Psychotherapy
Psychotherapy is a type of counseling that helps you identify and process your emotions, thoughts, and behaviors. The goal of this therapy approach is to remove unhealthy patterns to achieve a healthy mental state and overall wellness.
The therapy assists people suffering from substance use disorders and mental health conditions. The practice helps to identify and confront the underlying issues that drive destructive behaviors. This therapeutic approach then focuses on building healthy coping skills. In turn, individuals learn how to manage future conflicts, triggers, and stressful situations.
Both on its own and in conjunction with other treatments, psychotherapy is benefical for the development of skills people need to stay motivated in recovery.
The Importance of Psychotherapy in Rehab
Recovery-sensitive psychotherapy helps navigate the goals of recovery, such as confronting relapse. While unpleasant, the truth of addiction is that throughout early recovery, the danger of relapse is ever-present.
During early recovery, the body is bombarded by the physical and chemical side effects of addiction. In general, the beginnings of these side effects are due to both the physical and mental withdrawal symptoms. As a result, people in early recovery can find it hard to think straight due to the brain’s lack of dopamine.
Maintaining sobriety takes more than willpower and courage. In order to successfully recover, people must focus their energy on combating the cravings and triggers that threaten sobriety. Those who participate in psychotherapy learn their personal triggers alongside healthy coping skills to combat relapse. This is why getting the right treatment is so important.
Psychotherapy Treatment Programs
Both inpatient and outpatient recovery-sensitive psychotherapy treatment programs are designed to provide a protective environment, free of personal and social factors that may have contributed to the original substance dependence.
Generally, inpatient treatment programs do not last long enough for sustainable long-term recovery. For this reason, many treatment professionals consider continuing aftercare programs essential. During aftercare, you may be returning to the environmental stressors that fostered your dependency, and it is loaded with pressures, problems, and temptations.
This is why most people who relapse do so during the first few months after completing inpatient treatment. To help prevent relapse, we offer our extended aftercare program equipped with supportive staff members and therapists to help you during the early stages of recovery.
Individualized Therapeutic Approach
At Royal Life Centers, we value each of our guest’s unique journey to a fulfilling life in recovery, we provide individualized therapeutic approaches. While in psychotherapy, your therapist will work with you to develop an individualized treatment plan that meets your unique needs in recovery.
It is important to remember that the mental and physical side effects of alcohol or drugs may persist long after detox and affect each person differently. Many people struggle with anhedonia, or the inability to experience pleasure, for weeks or months after their last drink or drug. After abstinence begins, the body is just starting to heal itself, making millions of adjustments in order to return to normal. As a result, people who go to detox and return home lack the necessary skills to cope with the lingering effects of addiction and fall victim to relapse.

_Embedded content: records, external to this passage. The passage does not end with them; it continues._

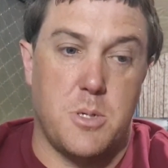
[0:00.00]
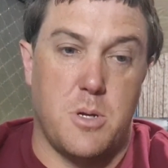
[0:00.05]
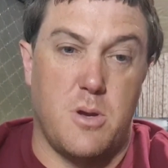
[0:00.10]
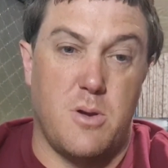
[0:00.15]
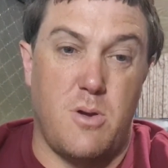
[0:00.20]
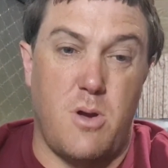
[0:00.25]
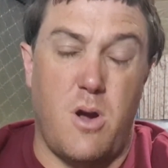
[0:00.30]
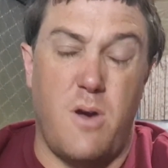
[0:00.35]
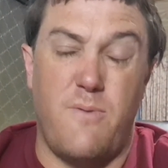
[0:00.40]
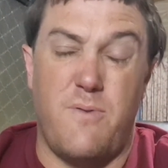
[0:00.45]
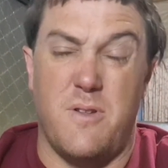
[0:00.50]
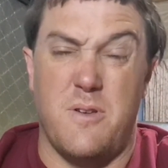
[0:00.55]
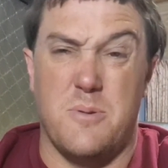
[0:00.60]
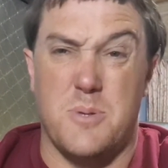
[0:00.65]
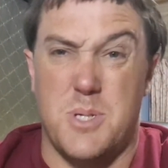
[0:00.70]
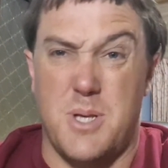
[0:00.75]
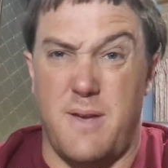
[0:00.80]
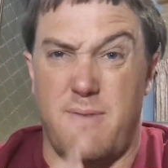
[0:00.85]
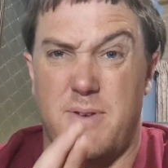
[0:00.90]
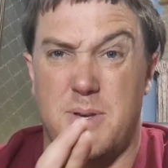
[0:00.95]
So hopefully
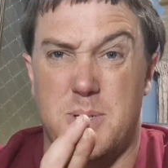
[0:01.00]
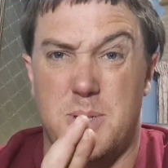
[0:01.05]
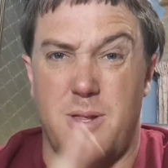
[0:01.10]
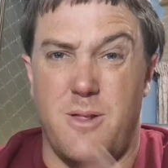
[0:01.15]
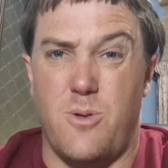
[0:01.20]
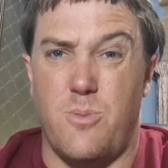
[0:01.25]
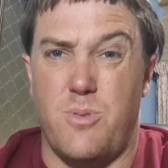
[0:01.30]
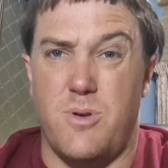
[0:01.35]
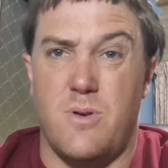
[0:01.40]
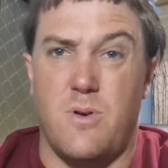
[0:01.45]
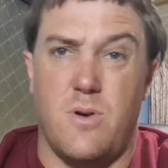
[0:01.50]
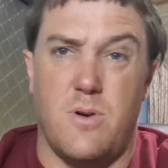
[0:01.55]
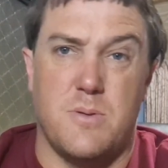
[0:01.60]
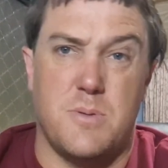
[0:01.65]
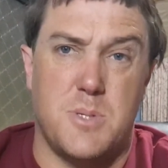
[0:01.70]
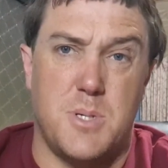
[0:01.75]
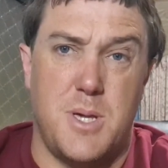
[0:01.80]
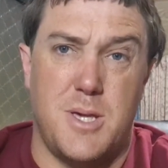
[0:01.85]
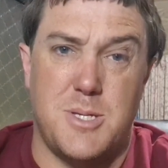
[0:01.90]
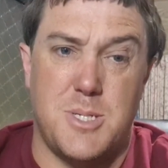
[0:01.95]
it'll save us a little bit
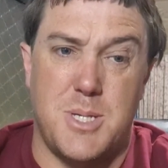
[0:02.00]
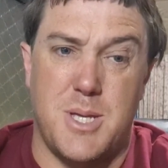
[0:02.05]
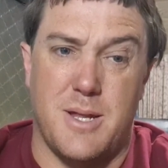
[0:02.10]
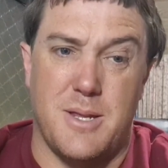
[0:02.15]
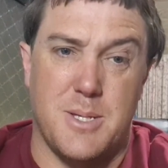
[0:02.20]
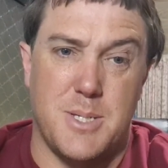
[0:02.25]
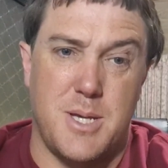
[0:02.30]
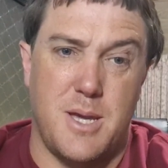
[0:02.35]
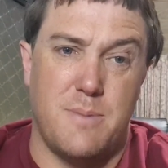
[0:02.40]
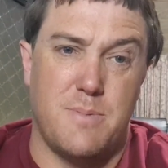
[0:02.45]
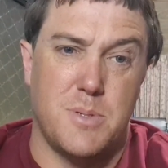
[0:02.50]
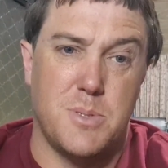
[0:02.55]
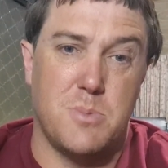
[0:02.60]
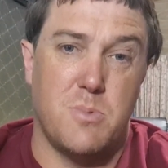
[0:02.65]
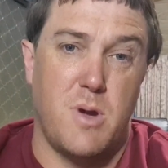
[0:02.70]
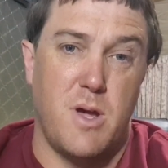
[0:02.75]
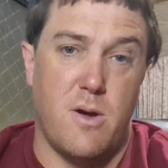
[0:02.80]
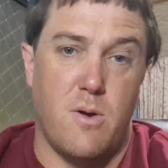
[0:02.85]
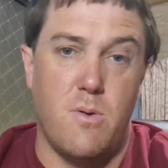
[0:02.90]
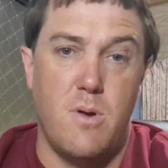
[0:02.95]
on the sellotape as
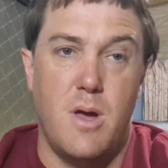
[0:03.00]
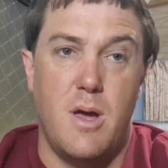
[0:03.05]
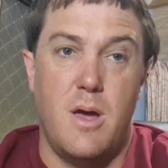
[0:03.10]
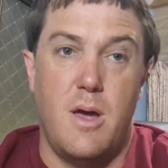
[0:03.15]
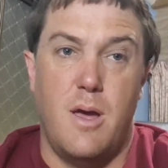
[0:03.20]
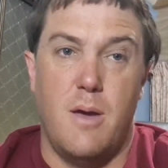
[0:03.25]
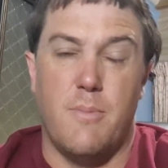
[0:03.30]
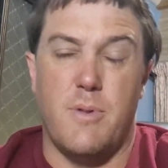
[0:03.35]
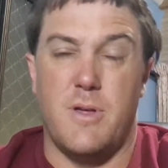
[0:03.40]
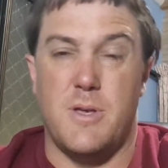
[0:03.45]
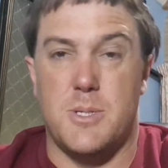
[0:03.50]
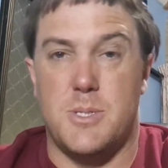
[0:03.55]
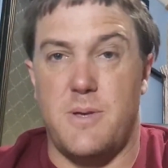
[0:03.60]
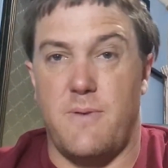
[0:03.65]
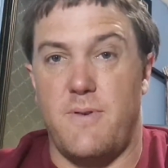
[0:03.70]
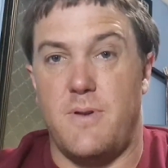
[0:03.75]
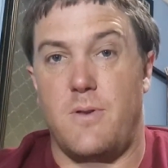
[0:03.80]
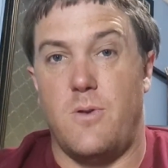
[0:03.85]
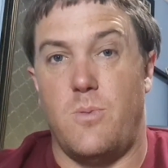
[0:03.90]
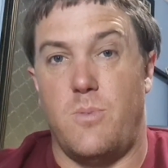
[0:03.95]
well, but it's
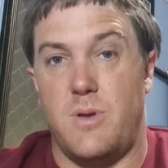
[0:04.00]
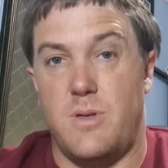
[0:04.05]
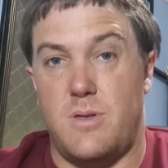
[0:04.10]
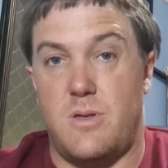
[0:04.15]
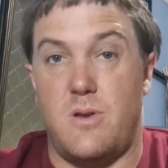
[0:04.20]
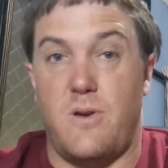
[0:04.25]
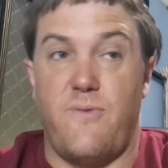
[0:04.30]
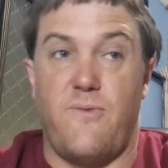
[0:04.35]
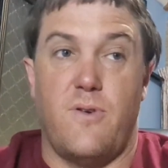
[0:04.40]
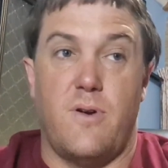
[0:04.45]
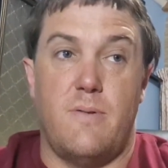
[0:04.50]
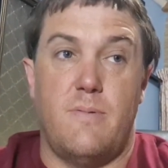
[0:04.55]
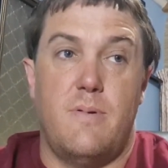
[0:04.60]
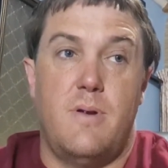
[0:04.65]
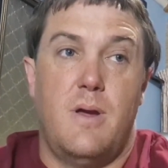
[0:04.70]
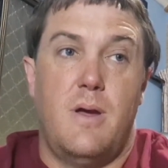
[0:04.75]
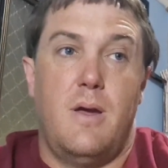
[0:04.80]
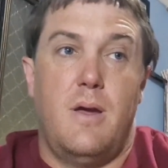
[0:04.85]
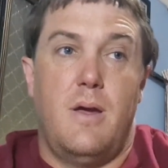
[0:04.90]
something a little bit different.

For this reason, it is vital to receive individualized treatment in a full-continuum-of-care program to successfully recover from addiction. As you work through past and current trauma in psychotherapy, the skills you learn during inpatient, aftercare, and outpatient programs can help you maintain sobriety and life a fulling life in recovery.
Psychotherapy for Relapse Prevention
If you have already attempted to recover in treatment without finding success, psychotherapy may be the answer to your problems. By joining one of our programs, we will help you begin a successful recovery this time in psychotherapy. Recovery-sensitive psychotherapy helps you to identify your triggers, which puts you in a position where you can better prevent relapse.
As you participate in psychotherapy, our therapists will help you understand how your reactions lead to unhealthy behaviors. Then, you and your therapist will collaborate in designing an action plan for relapse prevention. With the help of psychotherapy, you can use relapse prevention techniques to maintain your sobriety. As a result, you can enter into a healthy, sober lifestyle with more clarity than ever before.